Print every line from the start of the data, and when you reach the line with "[00:00:04.70]", include it and stop. Pictures are not part of the copy.

::::::::

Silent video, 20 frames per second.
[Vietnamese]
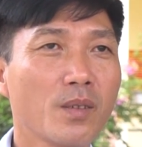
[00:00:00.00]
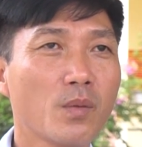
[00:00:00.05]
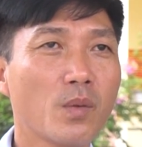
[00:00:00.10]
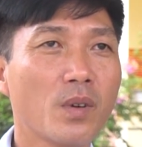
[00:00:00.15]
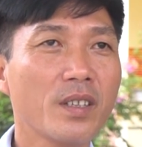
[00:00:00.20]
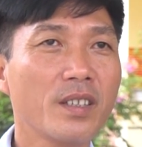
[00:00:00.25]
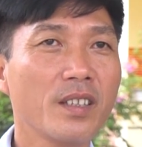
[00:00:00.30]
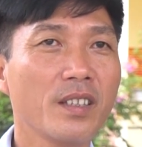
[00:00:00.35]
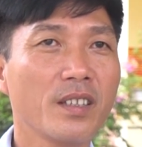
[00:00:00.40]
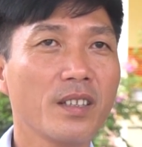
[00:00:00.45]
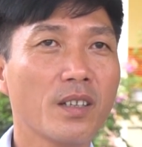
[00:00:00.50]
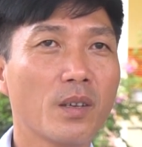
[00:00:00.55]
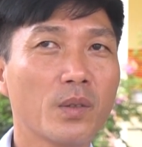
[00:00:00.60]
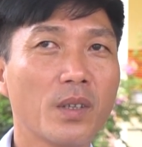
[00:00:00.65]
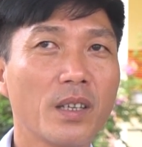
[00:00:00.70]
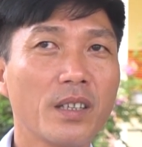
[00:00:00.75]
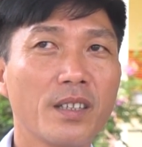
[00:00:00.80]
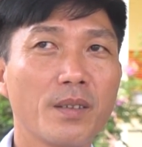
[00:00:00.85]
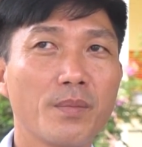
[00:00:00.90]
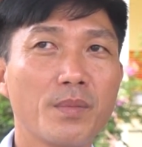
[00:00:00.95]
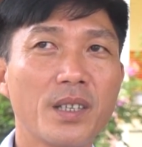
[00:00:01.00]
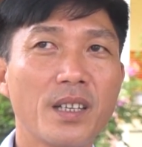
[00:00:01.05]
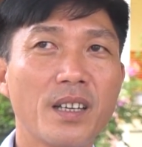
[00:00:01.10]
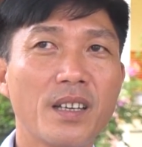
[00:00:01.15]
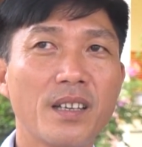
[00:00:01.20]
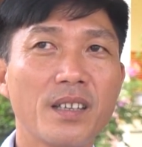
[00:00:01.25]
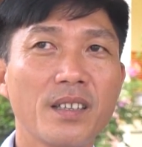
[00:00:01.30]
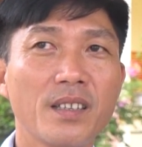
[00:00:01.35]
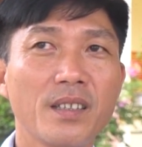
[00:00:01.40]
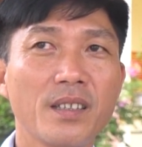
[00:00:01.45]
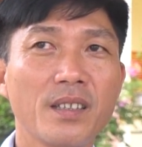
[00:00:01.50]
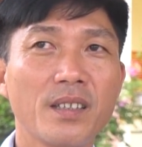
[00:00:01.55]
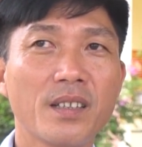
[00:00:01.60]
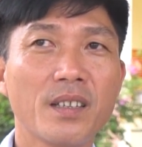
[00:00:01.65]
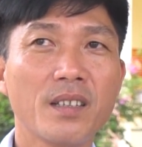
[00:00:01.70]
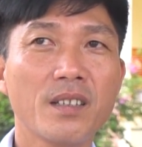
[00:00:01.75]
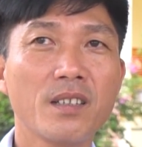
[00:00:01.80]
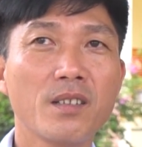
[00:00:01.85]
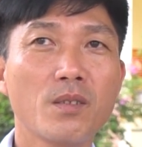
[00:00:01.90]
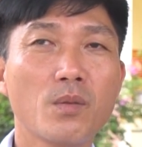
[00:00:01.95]
Quá trình khảo sát kiểm tra thì
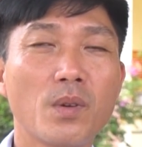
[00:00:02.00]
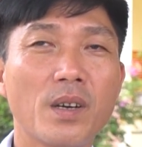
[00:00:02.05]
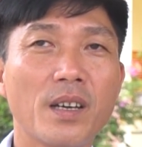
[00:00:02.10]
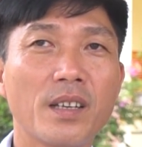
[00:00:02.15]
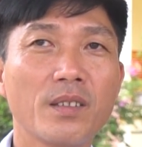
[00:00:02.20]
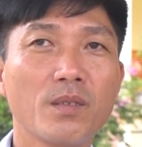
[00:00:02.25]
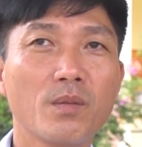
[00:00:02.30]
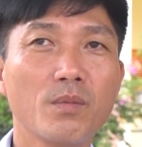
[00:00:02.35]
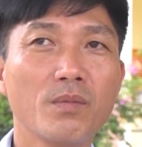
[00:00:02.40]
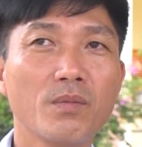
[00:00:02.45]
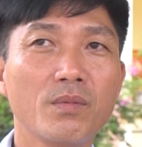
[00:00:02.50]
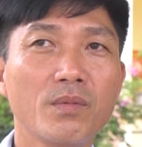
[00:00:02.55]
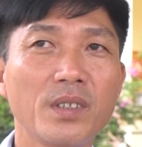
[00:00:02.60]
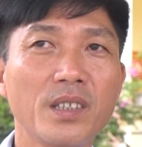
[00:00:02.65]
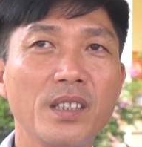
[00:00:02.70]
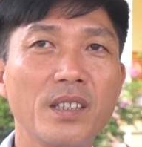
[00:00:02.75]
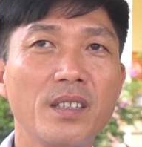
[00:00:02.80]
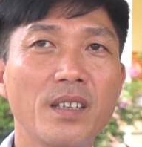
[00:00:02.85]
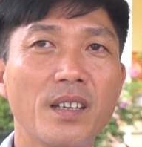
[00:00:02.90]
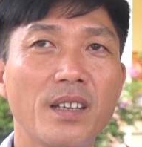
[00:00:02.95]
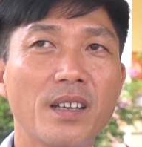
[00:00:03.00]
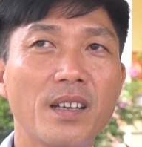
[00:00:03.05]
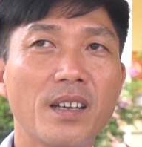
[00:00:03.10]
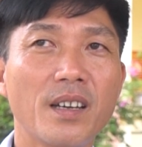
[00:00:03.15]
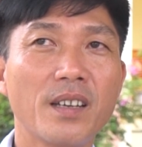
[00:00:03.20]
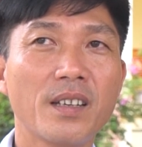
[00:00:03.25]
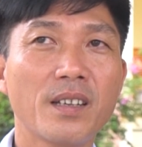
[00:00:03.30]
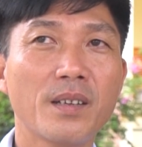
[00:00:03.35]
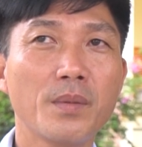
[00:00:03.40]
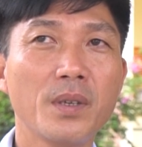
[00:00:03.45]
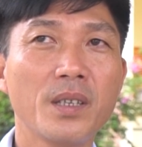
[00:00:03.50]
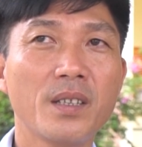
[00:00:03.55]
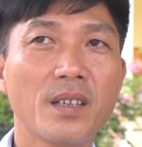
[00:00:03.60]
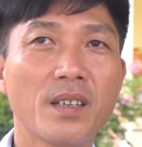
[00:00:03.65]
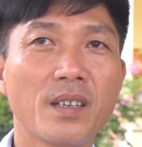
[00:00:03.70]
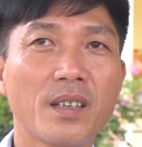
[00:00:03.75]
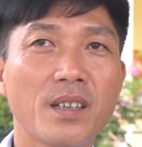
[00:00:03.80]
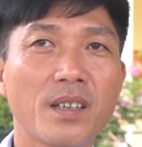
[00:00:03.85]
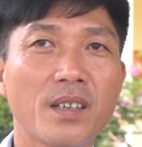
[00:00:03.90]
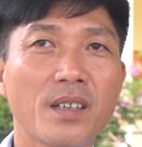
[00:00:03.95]
các cơ quan cũng ghi nhận lại là bây
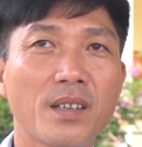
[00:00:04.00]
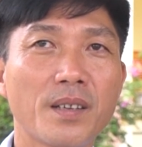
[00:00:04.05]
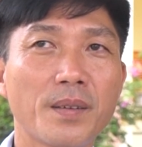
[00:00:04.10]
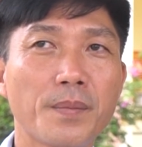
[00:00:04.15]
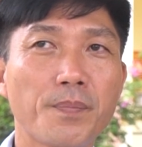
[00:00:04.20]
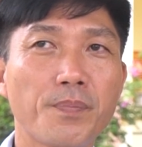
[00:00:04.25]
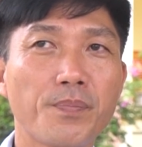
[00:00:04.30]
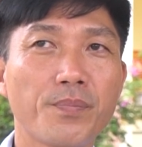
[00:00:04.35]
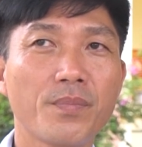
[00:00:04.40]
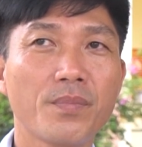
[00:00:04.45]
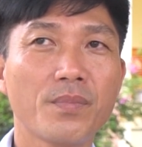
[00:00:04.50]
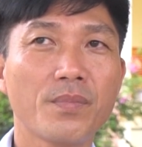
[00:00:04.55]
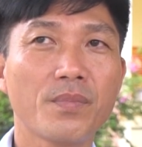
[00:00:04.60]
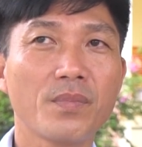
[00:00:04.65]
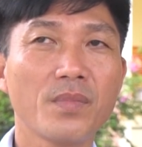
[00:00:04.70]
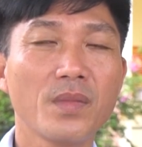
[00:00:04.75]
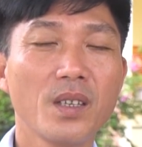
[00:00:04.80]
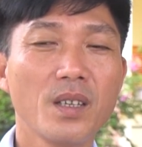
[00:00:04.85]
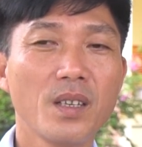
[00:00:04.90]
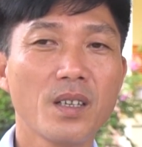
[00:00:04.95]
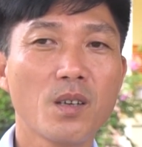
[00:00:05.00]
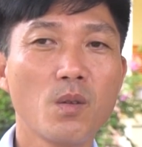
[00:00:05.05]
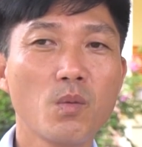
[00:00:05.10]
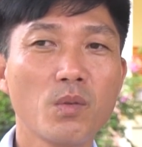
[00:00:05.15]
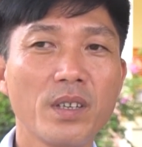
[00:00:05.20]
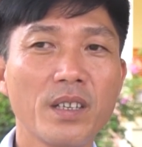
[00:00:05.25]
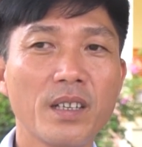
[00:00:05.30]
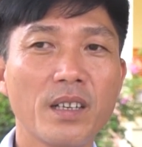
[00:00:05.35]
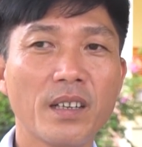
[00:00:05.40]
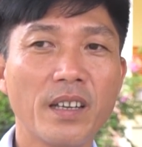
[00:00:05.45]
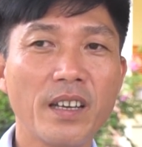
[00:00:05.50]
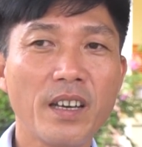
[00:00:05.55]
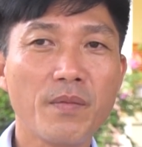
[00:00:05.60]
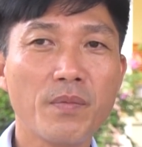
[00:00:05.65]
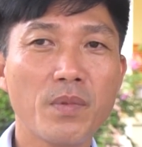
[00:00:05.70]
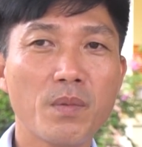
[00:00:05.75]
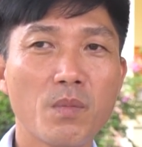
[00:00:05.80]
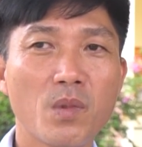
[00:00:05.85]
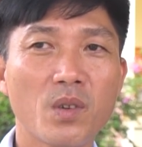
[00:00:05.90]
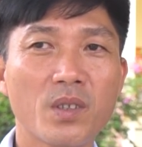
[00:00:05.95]
giờ là công ty gang
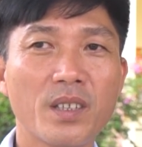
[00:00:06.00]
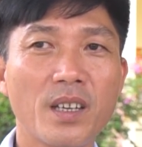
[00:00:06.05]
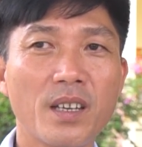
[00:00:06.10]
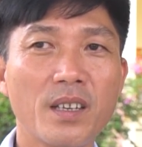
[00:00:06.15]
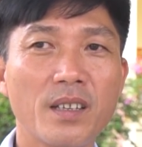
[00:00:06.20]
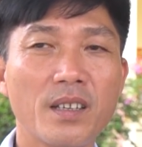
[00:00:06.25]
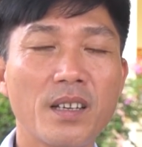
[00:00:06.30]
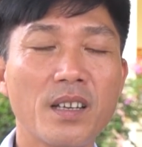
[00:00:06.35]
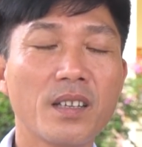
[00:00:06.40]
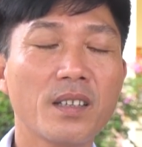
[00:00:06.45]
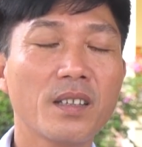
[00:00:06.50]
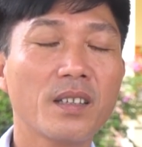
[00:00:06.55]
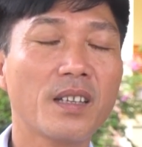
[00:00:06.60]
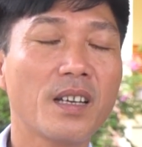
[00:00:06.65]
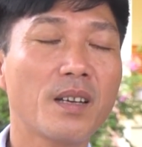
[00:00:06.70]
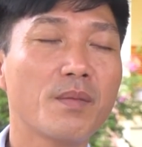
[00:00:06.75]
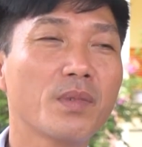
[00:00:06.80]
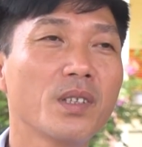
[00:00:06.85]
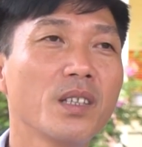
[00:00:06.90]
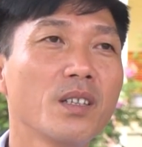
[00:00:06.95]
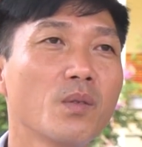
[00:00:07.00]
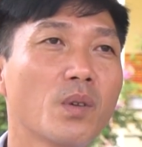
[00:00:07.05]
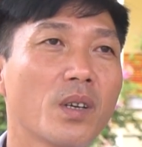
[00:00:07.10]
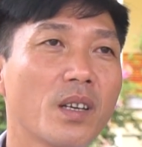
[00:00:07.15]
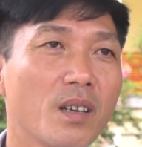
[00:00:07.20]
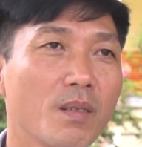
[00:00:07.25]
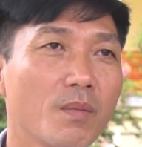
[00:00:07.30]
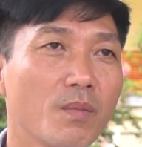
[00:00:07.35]
thép và mỏ sắt thì đang tạm dừng hoạt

::::::::

■ **THE ANSWER**:
Silent video, 20 frames per second.
[Vietnamese]
[00:00:00.00]
[00:00:00.05]
[00:00:00.10]
[00:00:00.15]
[00:00:00.20]
[00:00:00.25]
[00:00:00.30]
[00:00:00.35]
[00:00:00.40]
[00:00:00.45]
[00:00:00.50]
[00:00:00.55]
[00:00:00.60]
[00:00:00.65]
[00:00:00.70]
[00:00:00.75]
[00:00:00.80]
[00:00:00.85]
[00:00:00.90]
[00:00:00.95]
[00:00:01.00]
[00:00:01.05]
[00:00:01.10]
[00:00:01.15]
[00:00:01.20]
[00:00:01.25]
[00:00:01.30]
[00:00:01.35]
[00:00:01.40]
[00:00:01.45]
[00:00:01.50]
[00:00:01.55]
[00:00:01.60]
[00:00:01.65]
[00:00:01.70]
[00:00:01.75]
[00:00:01.80]
[00:00:01.85]
[00:00:01.90]
[00:00:01.95]
Quá trình khảo sát kiểm tra thì
[00:00:02.00]
[00:00:02.05]
[00:00:02.10]
[00:00:02.15]
[00:00:02.20]
[00:00:02.25]
[00:00:02.30]
[00:00:02.35]
[00:00:02.40]
[00:00:02.45]
[00:00:02.50]
[00:00:02.55]
[00:00:02.60]
[00:00:02.65]
[00:00:02.70]
[00:00:02.75]
[00:00:02.80]
[00:00:02.85]
[00:00:02.90]
[00:00:02.95]
[00:00:03.00]
[00:00:03.05]
[00:00:03.10]
[00:00:03.15]
[00:00:03.20]
[00:00:03.25]
[00:00:03.30]
[00:00:03.35]
[00:00:03.40]
[00:00:03.45]
[00:00:03.50]
[00:00:03.55]
[00:00:03.60]
[00:00:03.65]
[00:00:03.70]
[00:00:03.75]
[00:00:03.80]
[00:00:03.85]
[00:00:03.90]
[00:00:03.95]
các cơ quan cũng ghi nhận lại là bây
[00:00:04.00]
[00:00:04.05]
[00:00:04.10]
[00:00:04.15]
[00:00:04.20]
[00:00:04.25]
[00:00:04.30]
[00:00:04.35]
[00:00:04.40]
[00:00:04.45]
[00:00:04.50]
[00:00:04.55]
[00:00:04.60]
[00:00:04.65]
[00:00:04.70]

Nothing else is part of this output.